The dispute between Mr. Trump and Twitter also highlighted a growing schism among social-media companies about how far they should go to police political speech.

In an interview with Fox News on Thursday, Facebook chief executive Mark Zuckerberg said he disagreed with Twitter’s decision to fact-check Mr. Trump. “I just believe strongly that Facebook shouldn’t be the arbiter of truth of everything that people say online,” he said.

Twitter chief executive Jack Dorsey shot back on Thursday to defend his company’s decision. “We’ll continue to point out incorrect or disputed information about elections globally,” he wrote on Twitter. “And we will admit to and own any mistakes we make. This does not make us an ‘arbiter of truth.’ “

The President’s executive order targets the broad protections that internet companies enjoy under Section 230 of the Communications Decency Act, a 1996 law that gives websites the right to police their platforms, but also prevents them from being held responsible for content posted by users.

Supporters of the law argue it has been instrumental in encouraging the growth of the U.S. tech industry by protecting small start-ups from costly lawsuits. But as companies such as Google and Facebook have grown into international behemoths, those protections have increasingly alarmed politicians on both sides of the aisle. Republicans argue the law gives companies a licence to censor conservative voices, while Democrats fear it has allowed tech giants to avoid responsibility for the spread of misinformation and hate speech.

The law has been the focus of several recent congressional inquiries and, in February, Attorney-General William Barr told a meeting of the Justice Department, which is conducting its own investigation of tech firms, that the Section 230 provisions should be re-examined.

“Currently social-media giants like Twitter receive an unprecedented liability shield based on the theory that they’re a neutral platform, which they’re not,” Mr. Trump said Thursday. “They have a shield, they can do what they want. They have a shield. They’re not going to have that shield.”

The executive order calls on federal agencies to review their spending on social-media ads and asks the Federal Communications Commission, the telecommunications watchdog, to issue new regulations with a narrower interpretation of the law.

But legal scholars say the President lacks the power to order changes to a law passed by Congress and can’t force federal agencies to comply with requests.

“There’s actually very little of substance in the executive order,” said Santa Clara University law professor Eric Goldman. “But that never was the point. Like everything else the Trump administration is done, it’s far more about the atmospherics than it is about actually improving our country.”
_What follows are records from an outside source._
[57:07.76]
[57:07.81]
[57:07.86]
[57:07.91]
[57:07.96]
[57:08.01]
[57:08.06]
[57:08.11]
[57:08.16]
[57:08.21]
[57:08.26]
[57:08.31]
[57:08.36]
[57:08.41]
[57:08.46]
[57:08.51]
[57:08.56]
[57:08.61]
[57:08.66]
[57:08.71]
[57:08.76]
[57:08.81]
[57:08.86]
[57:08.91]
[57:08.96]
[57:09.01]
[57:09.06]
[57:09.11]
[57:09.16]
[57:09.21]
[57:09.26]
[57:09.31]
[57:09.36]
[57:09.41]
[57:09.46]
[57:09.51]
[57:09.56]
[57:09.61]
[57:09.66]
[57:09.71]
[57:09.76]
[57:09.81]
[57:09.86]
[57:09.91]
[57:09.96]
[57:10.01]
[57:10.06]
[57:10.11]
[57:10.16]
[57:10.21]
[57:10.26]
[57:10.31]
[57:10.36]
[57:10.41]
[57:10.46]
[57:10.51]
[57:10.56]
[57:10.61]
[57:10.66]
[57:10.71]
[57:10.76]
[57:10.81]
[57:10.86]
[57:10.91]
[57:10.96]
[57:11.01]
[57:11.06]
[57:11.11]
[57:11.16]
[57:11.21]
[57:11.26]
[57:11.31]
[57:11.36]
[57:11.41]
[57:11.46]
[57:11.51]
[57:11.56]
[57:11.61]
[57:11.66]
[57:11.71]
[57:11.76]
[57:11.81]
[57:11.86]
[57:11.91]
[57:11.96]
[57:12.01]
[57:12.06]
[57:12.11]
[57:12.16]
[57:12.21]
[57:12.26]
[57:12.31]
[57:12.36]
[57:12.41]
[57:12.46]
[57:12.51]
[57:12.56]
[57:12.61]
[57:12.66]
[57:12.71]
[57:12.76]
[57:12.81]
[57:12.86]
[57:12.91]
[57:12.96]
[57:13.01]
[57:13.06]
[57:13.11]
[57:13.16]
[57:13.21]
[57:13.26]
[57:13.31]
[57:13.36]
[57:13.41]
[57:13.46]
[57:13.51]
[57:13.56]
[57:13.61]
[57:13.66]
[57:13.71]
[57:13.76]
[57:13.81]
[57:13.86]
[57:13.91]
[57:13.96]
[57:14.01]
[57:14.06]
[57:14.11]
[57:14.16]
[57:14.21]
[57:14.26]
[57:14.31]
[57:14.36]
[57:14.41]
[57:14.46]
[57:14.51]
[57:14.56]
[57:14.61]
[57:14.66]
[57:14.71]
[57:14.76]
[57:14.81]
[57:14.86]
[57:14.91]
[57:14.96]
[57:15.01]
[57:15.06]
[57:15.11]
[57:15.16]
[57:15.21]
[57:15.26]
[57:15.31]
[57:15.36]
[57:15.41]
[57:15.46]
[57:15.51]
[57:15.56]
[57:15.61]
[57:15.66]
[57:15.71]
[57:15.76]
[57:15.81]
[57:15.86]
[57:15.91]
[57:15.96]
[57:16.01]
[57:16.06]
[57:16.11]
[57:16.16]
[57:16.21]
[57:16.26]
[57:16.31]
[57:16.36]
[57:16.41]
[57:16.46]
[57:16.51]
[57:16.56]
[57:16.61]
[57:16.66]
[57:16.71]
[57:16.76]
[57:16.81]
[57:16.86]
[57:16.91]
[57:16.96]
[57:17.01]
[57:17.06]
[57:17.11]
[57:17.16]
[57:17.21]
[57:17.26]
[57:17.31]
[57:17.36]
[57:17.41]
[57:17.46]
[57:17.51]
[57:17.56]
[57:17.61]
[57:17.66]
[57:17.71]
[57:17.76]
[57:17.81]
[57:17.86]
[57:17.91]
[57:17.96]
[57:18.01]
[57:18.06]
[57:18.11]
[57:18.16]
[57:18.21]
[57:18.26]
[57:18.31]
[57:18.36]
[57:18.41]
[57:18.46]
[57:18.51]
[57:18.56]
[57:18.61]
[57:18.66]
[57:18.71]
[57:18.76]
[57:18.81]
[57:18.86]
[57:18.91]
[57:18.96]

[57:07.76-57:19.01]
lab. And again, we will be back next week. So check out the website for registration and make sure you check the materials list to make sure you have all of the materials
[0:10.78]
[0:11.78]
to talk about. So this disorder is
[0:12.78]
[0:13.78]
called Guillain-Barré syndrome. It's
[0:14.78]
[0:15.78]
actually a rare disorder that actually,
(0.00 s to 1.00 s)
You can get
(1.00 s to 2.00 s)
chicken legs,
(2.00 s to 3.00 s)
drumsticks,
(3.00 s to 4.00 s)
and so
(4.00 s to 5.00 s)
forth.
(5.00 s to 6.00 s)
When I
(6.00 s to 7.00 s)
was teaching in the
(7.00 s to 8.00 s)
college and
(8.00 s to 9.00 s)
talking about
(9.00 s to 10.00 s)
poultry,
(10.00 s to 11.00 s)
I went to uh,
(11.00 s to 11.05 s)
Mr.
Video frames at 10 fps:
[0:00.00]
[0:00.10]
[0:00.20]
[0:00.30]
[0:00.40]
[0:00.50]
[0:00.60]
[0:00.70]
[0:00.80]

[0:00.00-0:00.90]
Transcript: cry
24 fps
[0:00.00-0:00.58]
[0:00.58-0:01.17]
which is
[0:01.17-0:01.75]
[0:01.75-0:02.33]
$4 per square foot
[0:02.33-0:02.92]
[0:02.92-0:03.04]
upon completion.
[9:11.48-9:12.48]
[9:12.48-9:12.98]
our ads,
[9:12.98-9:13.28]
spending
The order also raises questions about the tech companies’ First Amendment rights, which protect individuals and companies from government censorship. And experts warn Mr. Trump’s order could help reaffirm the power of major companies such as Facebook and Google, which have the resources to comply with complex federal regulations, while harming smaller competitors.

But the executive order still has the power to send a message to Silicon Valley that there is a growing political will to curb their powers. “I think it does this signalling in an effective way to the businesses in Silicon Valley and to the supporters of the President. And maybe that’s the ultimate goal here.” said University of Buffalo law professor Mark Bartholomew.